A verbatim printing of the entries that follow is needed; pictures must not appear in it.

══ Data provided ══

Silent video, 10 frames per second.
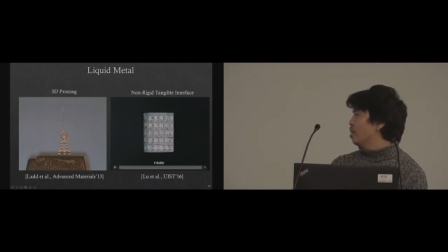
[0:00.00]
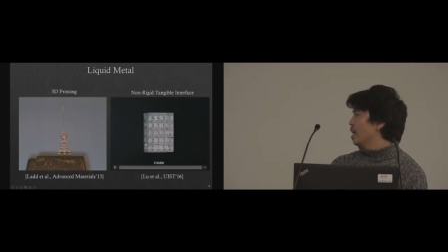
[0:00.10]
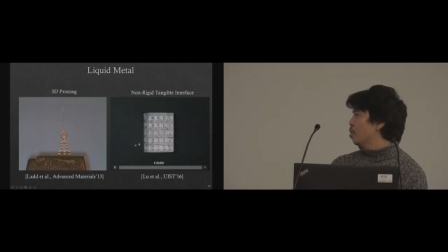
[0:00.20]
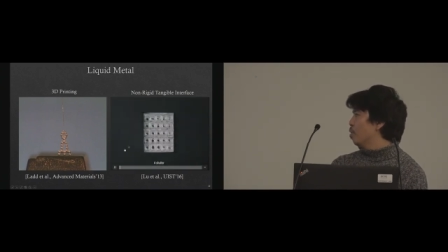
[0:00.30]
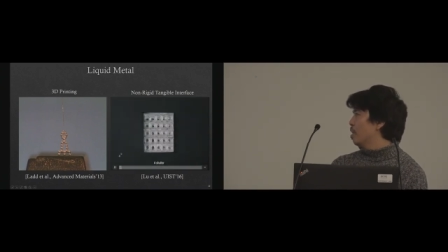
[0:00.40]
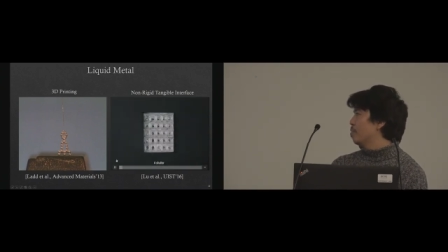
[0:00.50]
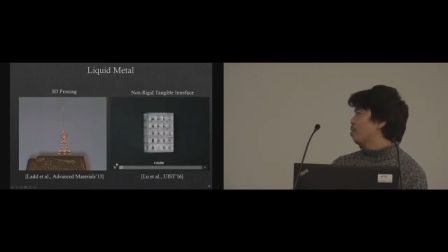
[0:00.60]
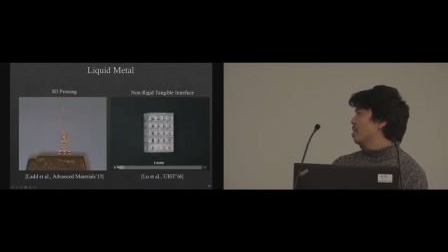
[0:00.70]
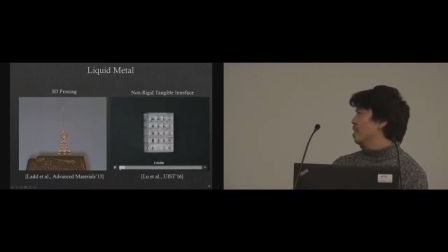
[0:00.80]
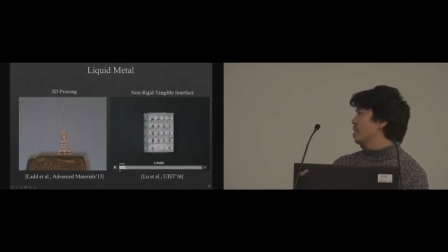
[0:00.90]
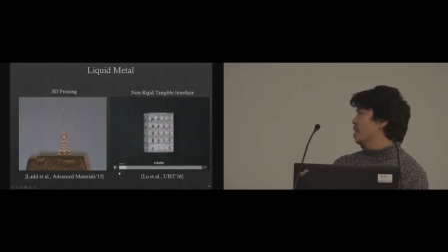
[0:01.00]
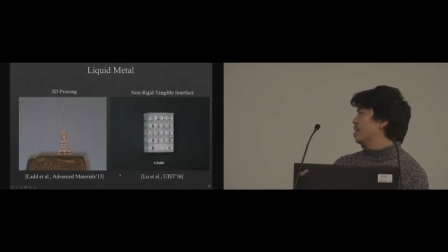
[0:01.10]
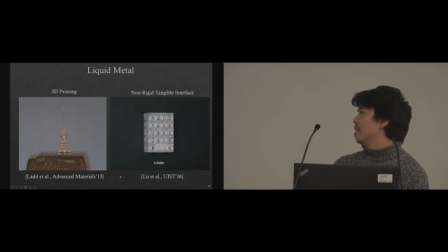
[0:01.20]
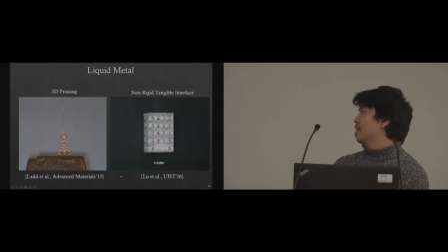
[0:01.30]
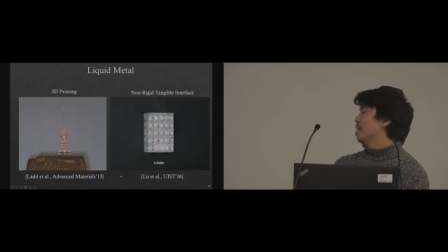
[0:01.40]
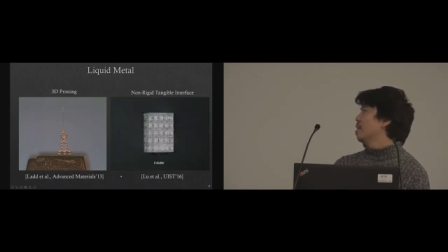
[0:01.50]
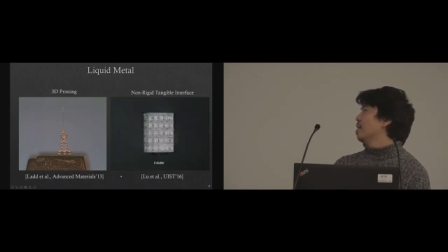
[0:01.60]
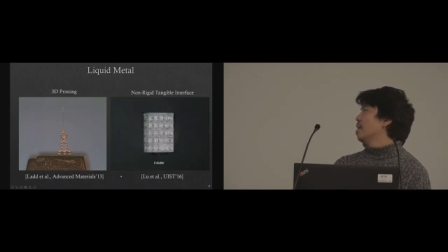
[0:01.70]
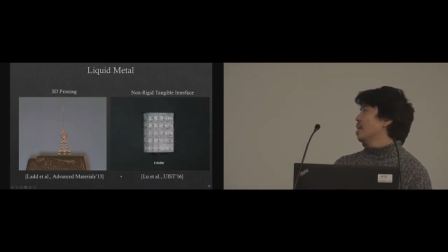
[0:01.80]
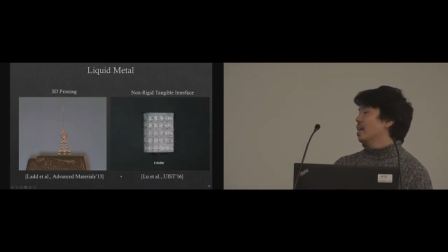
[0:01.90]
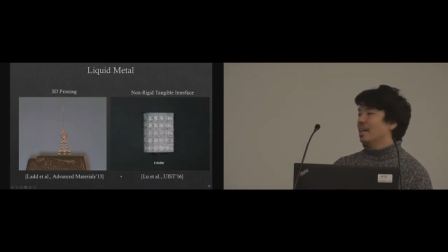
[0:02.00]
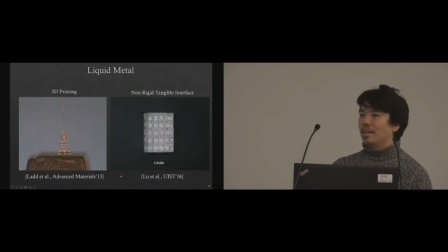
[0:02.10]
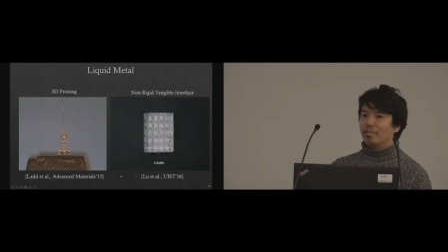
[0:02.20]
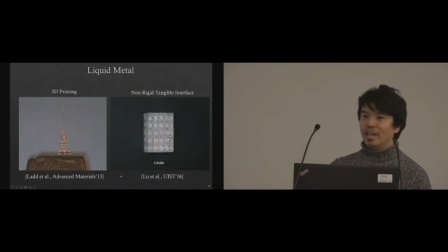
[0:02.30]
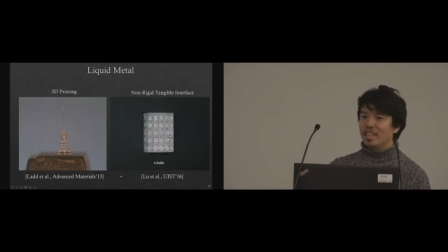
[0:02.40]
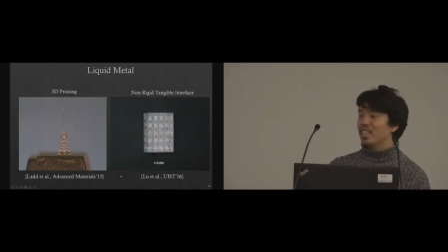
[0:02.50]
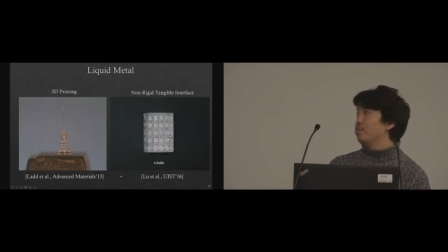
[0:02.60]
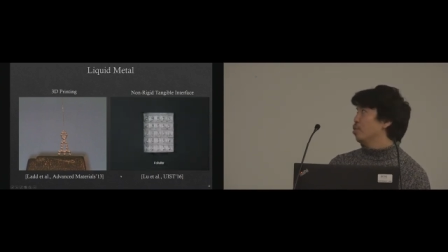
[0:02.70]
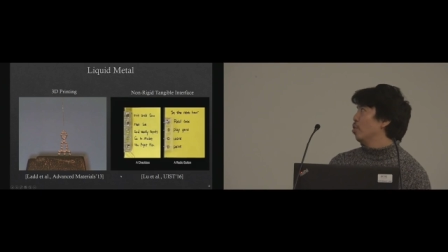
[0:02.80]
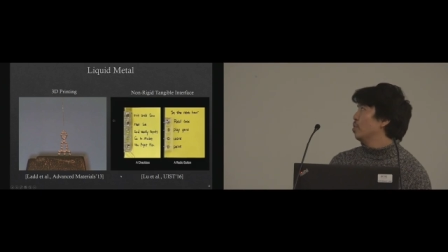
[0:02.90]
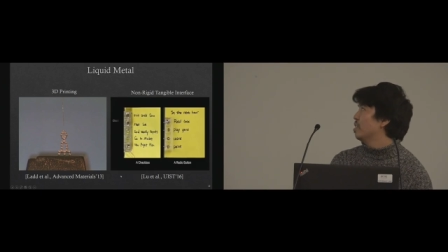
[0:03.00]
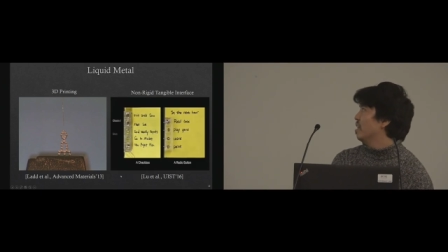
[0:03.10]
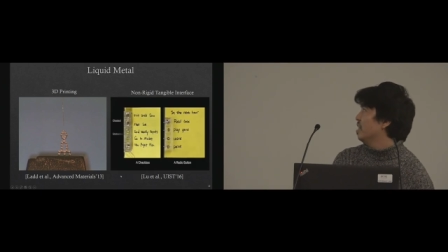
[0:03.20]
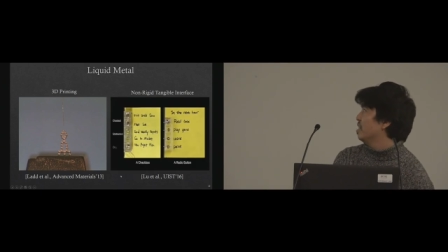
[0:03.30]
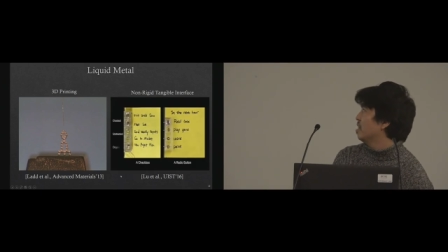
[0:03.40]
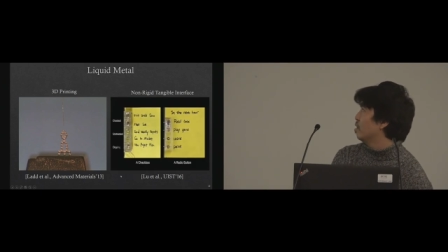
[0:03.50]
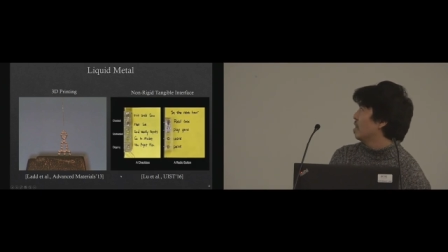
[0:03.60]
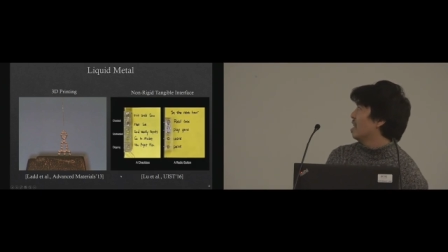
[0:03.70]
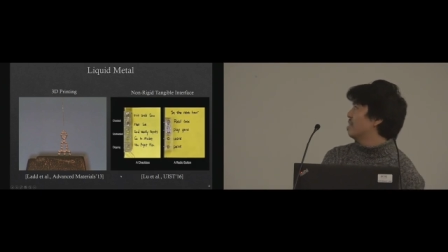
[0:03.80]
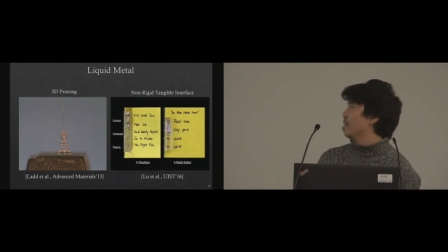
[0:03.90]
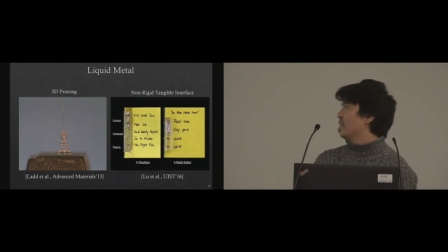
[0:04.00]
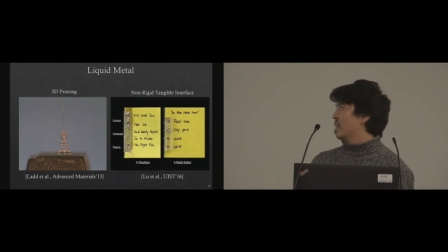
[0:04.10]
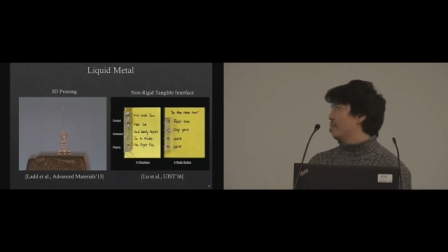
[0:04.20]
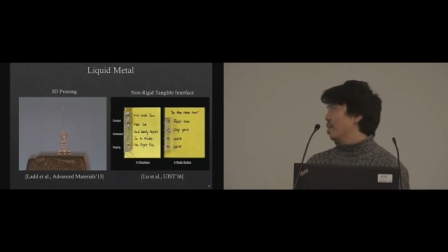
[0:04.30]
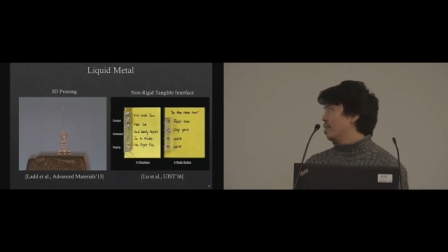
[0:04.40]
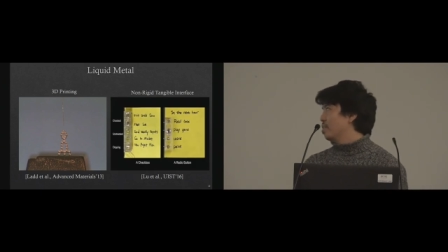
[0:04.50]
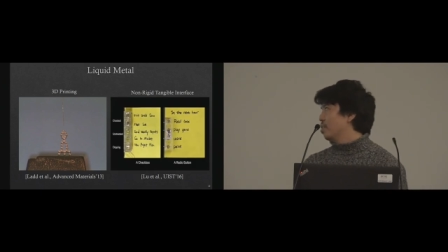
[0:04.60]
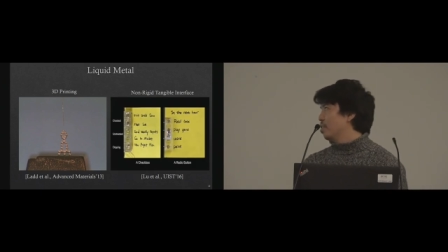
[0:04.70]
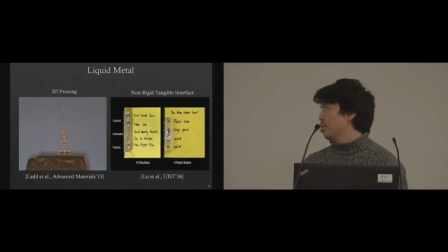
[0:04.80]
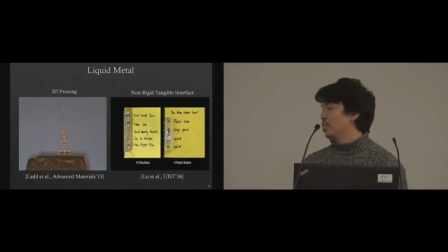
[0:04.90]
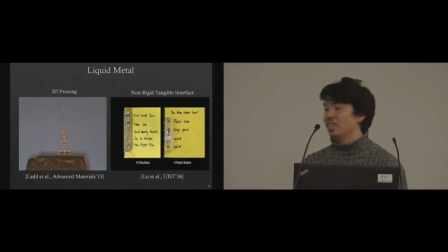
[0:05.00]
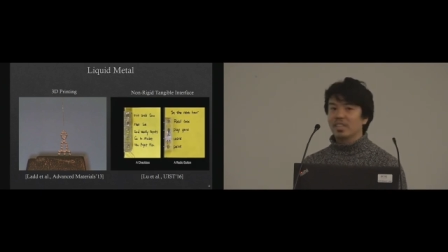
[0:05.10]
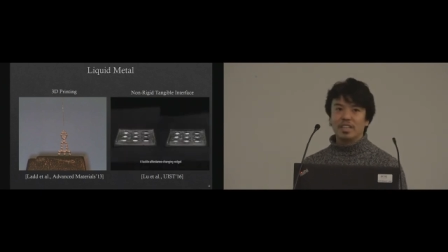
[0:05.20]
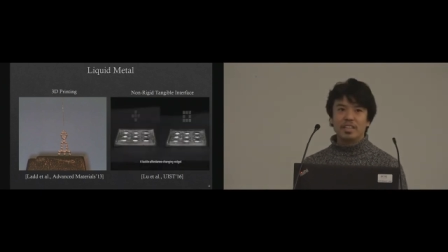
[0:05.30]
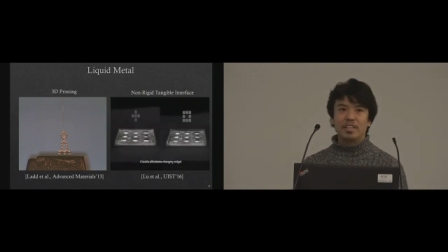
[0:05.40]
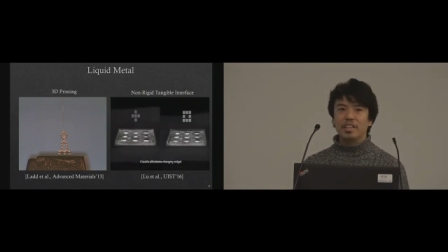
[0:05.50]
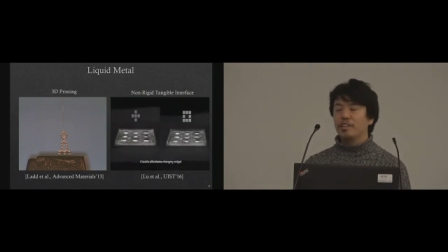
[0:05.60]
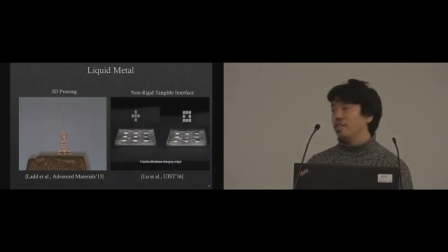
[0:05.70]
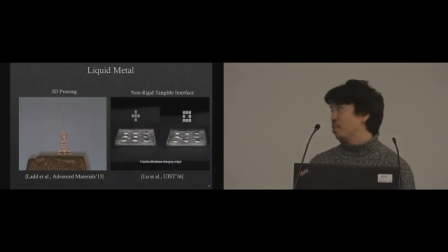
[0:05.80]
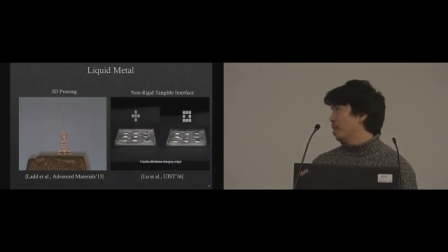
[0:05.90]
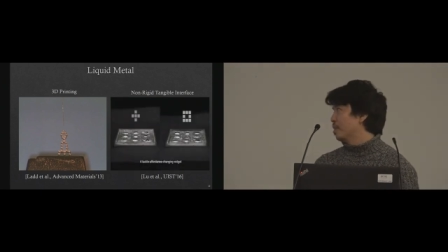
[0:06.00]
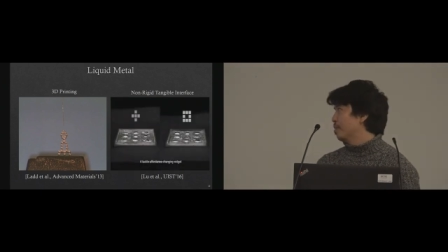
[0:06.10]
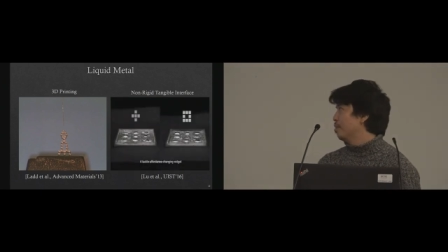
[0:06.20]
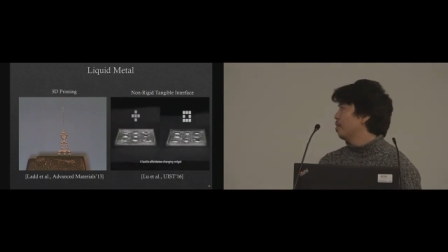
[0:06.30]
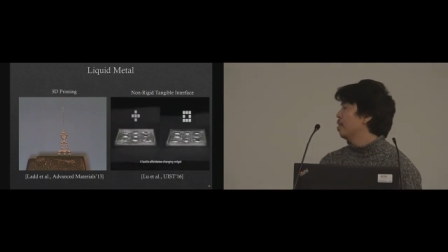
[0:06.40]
Lu et al. Presented the flexible, non-rigid tangible interface using the liquid metal.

═══

[Written response]:
Silent video, 10 frames per second.
[0:00.00]
[0:00.10]
[0:00.20]
[0:00.30]
[0:00.40]
[0:00.50]
[0:00.60]
[0:00.70]
[0:00.80]
[0:00.90]
[0:01.00]
[0:01.10]
[0:01.20]
[0:01.30]
[0:01.40]
[0:01.50]
[0:01.60]
[0:01.70]
[0:01.80]
[0:01.90]
[0:02.00]
[0:02.10]
[0:02.20]
[0:02.30]
[0:02.40]
[0:02.50]
[0:02.60]
[0:02.70]
[0:02.80]
[0:02.90]
[0:03.00]
[0:03.10]
[0:03.20]
[0:03.30]
[0:03.40]
[0:03.50]
[0:03.60]
[0:03.70]
[0:03.80]
[0:03.90]
[0:04.00]
[0:04.10]
[0:04.20]
[0:04.30]
[0:04.40]
[0:04.50]
[0:04.60]
[0:04.70]
[0:04.80]
[0:04.90]
[0:05.00]
[0:05.10]
[0:05.20]
[0:05.30]
[0:05.40]
[0:05.50]
[0:05.60]
[0:05.70]
[0:05.80]
[0:05.90]
[0:06.00]
[0:06.10]
[0:06.20]
[0:06.30]
[0:06.40]
Lu et al. Presented the flexible, non-rigid tangible interface using the liquid metal.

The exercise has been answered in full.